- [Work request]:
Reproduce the records below in full and without edits, omitting images.

- [Records shown]:
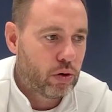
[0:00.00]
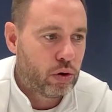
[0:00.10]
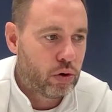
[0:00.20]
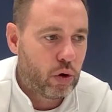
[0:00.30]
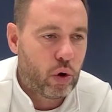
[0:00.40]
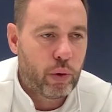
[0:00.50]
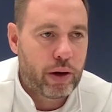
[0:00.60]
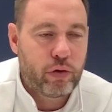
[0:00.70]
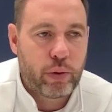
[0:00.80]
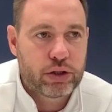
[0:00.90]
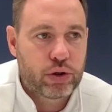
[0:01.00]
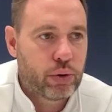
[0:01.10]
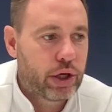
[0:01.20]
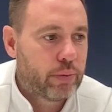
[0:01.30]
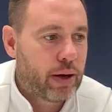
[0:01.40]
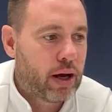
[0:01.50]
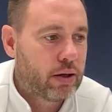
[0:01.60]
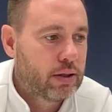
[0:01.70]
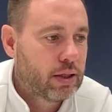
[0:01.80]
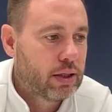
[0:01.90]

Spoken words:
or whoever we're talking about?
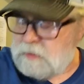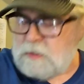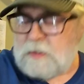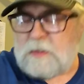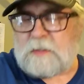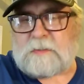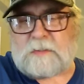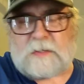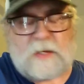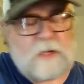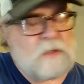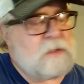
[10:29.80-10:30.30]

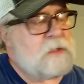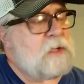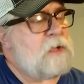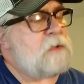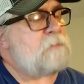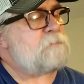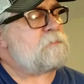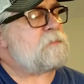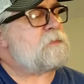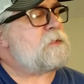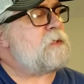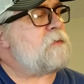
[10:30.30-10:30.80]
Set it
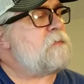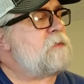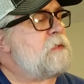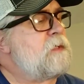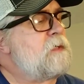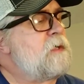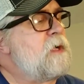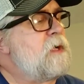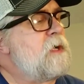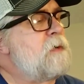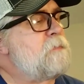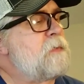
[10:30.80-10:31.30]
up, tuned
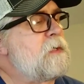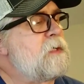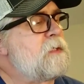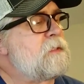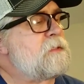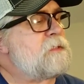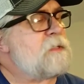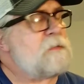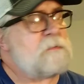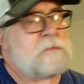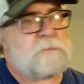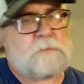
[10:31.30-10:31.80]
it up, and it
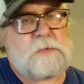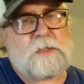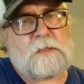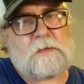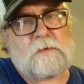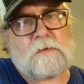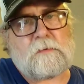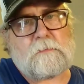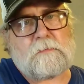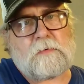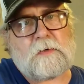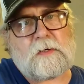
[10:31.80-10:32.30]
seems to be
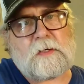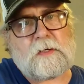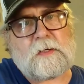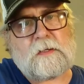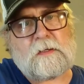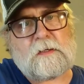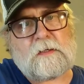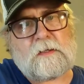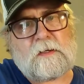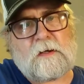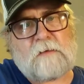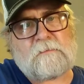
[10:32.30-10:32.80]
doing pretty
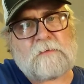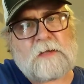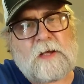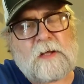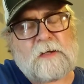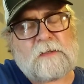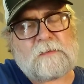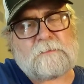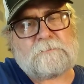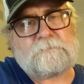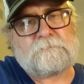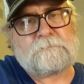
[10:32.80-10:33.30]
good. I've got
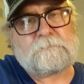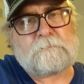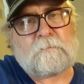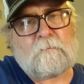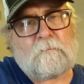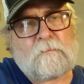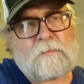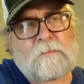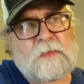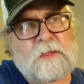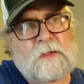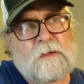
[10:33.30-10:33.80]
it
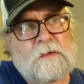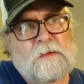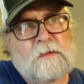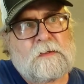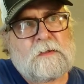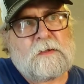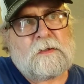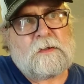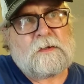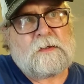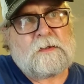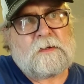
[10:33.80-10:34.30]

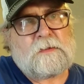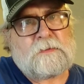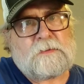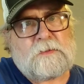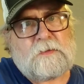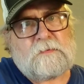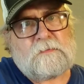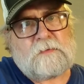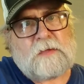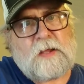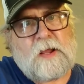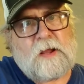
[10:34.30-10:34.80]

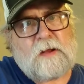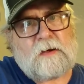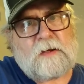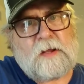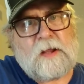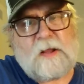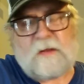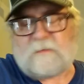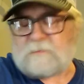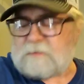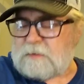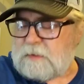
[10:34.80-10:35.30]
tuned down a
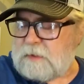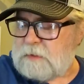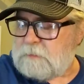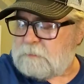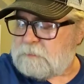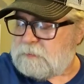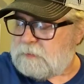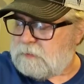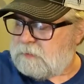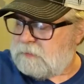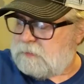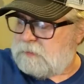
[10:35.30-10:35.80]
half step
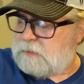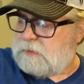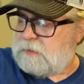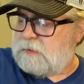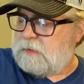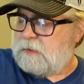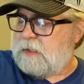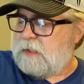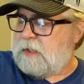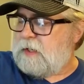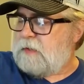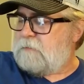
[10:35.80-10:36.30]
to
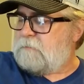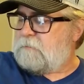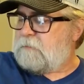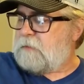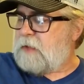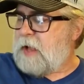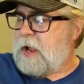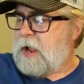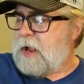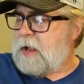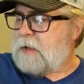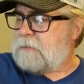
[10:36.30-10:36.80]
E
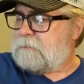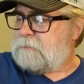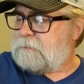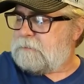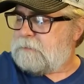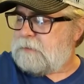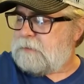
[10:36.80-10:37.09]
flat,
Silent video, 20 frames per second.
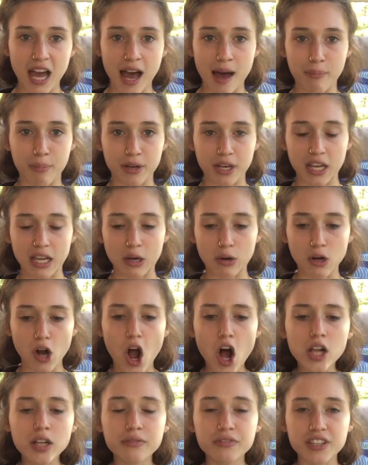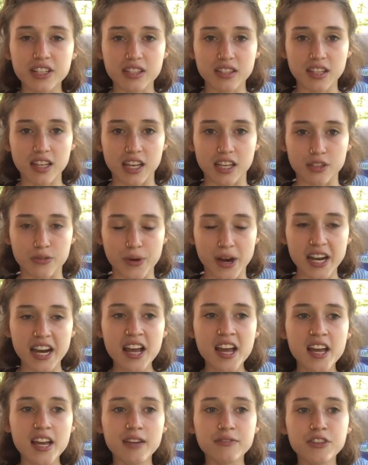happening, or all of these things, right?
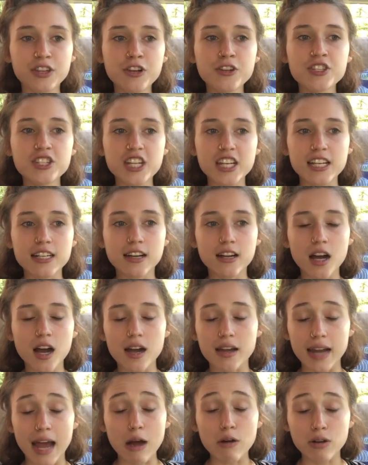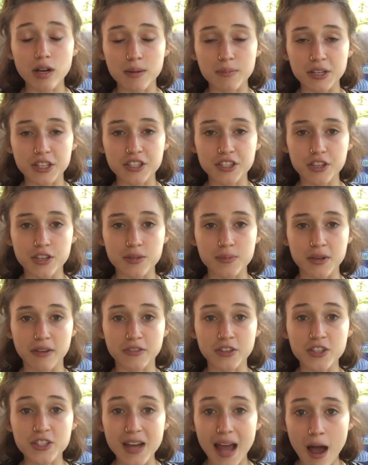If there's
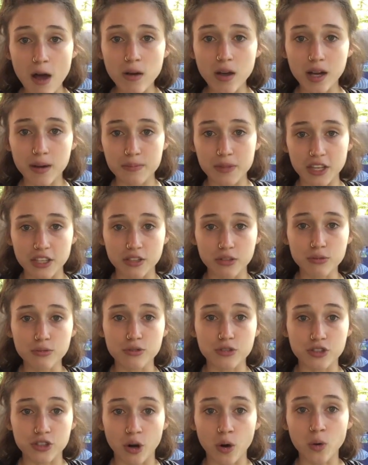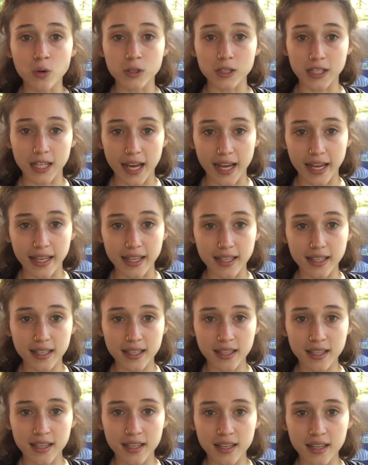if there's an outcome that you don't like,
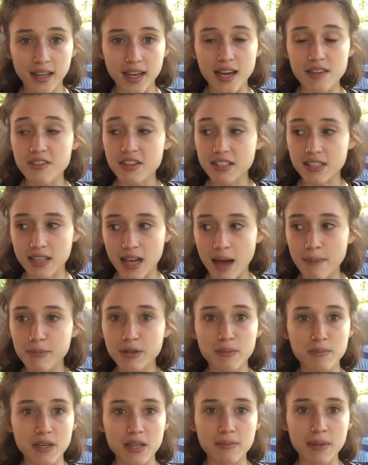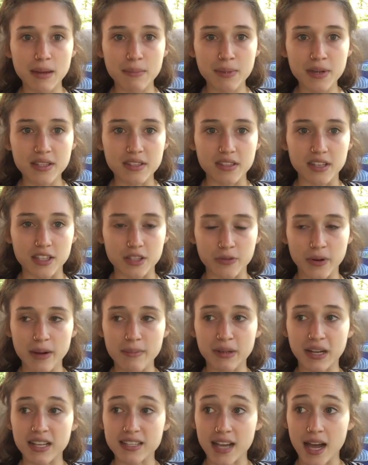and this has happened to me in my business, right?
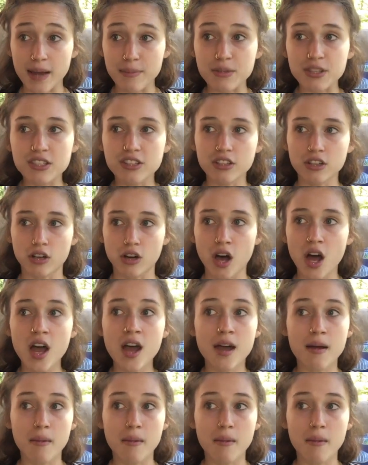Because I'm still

- [The completed task]:
[0:00.00]
[0:00.10]
[0:00.20]
[0:00.30]
[0:00.40]
[0:00.50]
[0:00.60]
[0:00.70]
[0:00.80]
[0:00.90]
[0:01.00]
[0:01.10]
[0:01.20]
[0:01.30]
[0:01.40]
[0:01.50]
[0:01.60]
[0:01.70]
[0:01.80]
[0:01.90]

Spoken words:
or whoever we're talking about?
[10:29.80-10:30.30]

[10:30.30-10:30.80]
Set it
[10:30.80-10:31.30]
up, tuned
[10:31.30-10:31.80]
it up, and it
[10:31.80-10:32.30]
seems to be
[10:32.30-10:32.80]
doing pretty
[10:32.80-10:33.30]
good. I've got
[10:33.30-10:33.80]
it
[10:33.80-10:34.30]

[10:34.30-10:34.80]

[10:34.80-10:35.30]
tuned down a
[10:35.30-10:35.80]
half step
[10:35.80-10:36.30]
to
[10:36.30-10:36.80]
E
[10:36.80-10:37.09]
flat,
Silent video, 20 frames per second.
happening, or all of these things, right?
If there's
if there's an outcome that you don't like,
and this has happened to me in my business, right?
Because I'm still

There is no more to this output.